The crystallographic fast Fourier transform. IV. FFTasymmetric units in the reciprocal space

New algorithms have been outlined for efficient calculation of the fast Fourier transform of data revealing crystallographic symmetries in previous papers by Rowicka, Kudlicki & Otwinowski [Acta Cryst. (2002), A58, 574-579; Acta Cryst. (2003), A59, 172-182; Acta Cryst. (2003), A59, 183-192]. The present paper deals with three implementation-related issues, which have not been discussed before. First, the shape of the FFT-asymmetric unit in the reciprocal space is discussed in detail.

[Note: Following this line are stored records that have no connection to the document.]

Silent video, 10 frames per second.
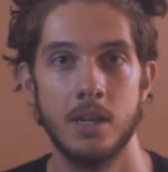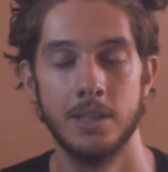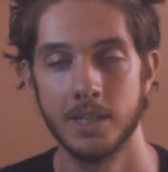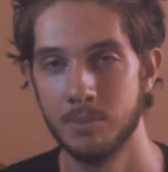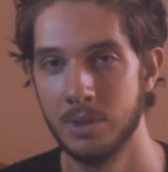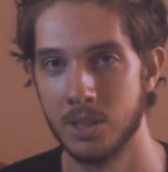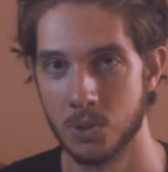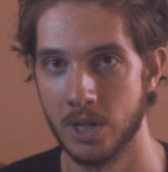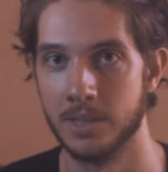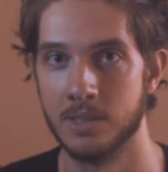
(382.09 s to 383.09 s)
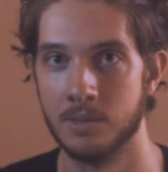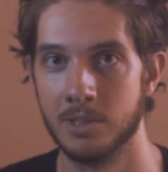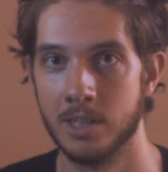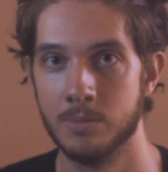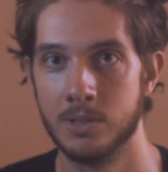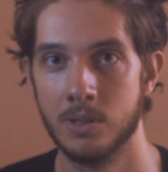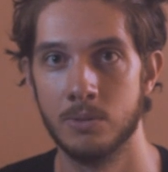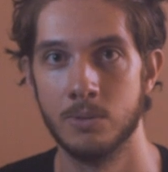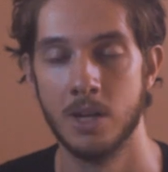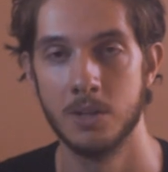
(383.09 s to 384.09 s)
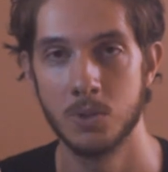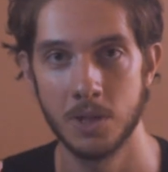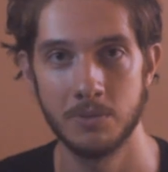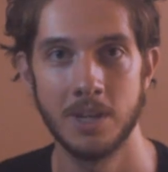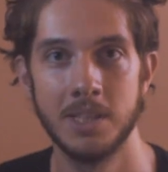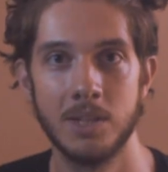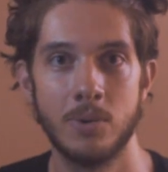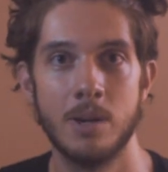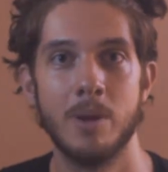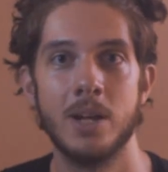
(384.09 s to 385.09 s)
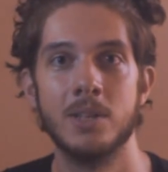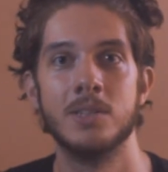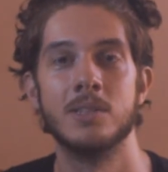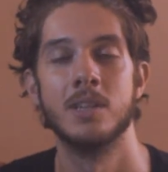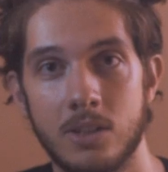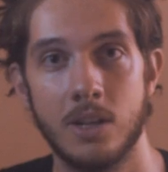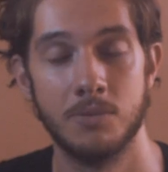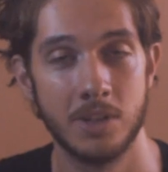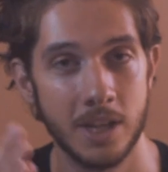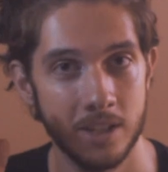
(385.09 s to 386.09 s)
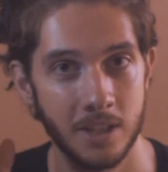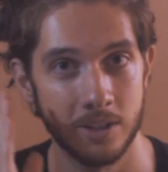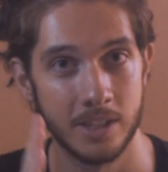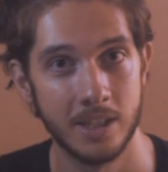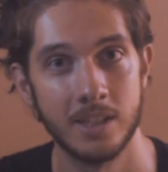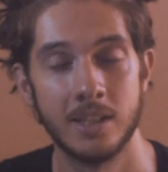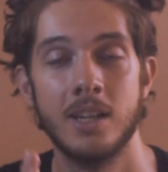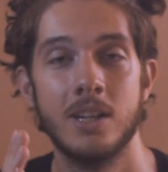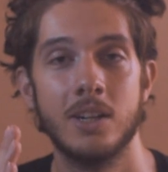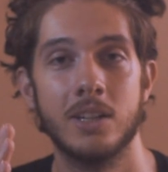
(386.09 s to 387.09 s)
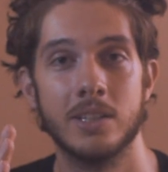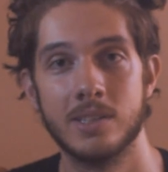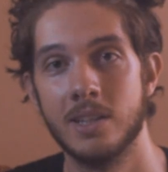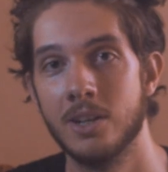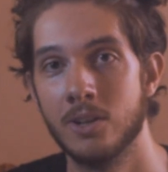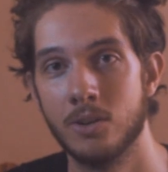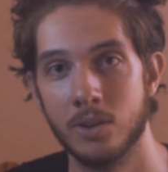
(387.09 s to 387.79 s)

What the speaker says: And that can be distracting sometimes. So try to find that right balance of cutting on a kick, on a snare,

Next, a method is presented of reducing symmetry in-place, without the need to allocate memory for intermediate results. Finally, there is a discussion on how the algorithm can be used for the inverse Fourier transform. The results are derived for the case of the one-step symmetry reduction [Rowicka, Kudlicki & Otwinowski (2003). Acta Cryst. A59, 172-182]. The algorithms are also an important step in the more complicated cases of centered lattices [Rowicka, Kudlicki & Otwinowski (2003). Acta Cryst. A59, 183-192] and space groups with non-removable special positions, such as cubic groups [Rowicka, Kudlicki & Otwinowski (2004), in preparation]. In the present paper, as in our previous ones, complex-to-complex FFTs only are dealt with. Modifications needed to adapt the results to data with Hermitian symmetry will be described in our forthcoming article [Kudlicki, Rowicka & Otwinowski (2004), in preparation].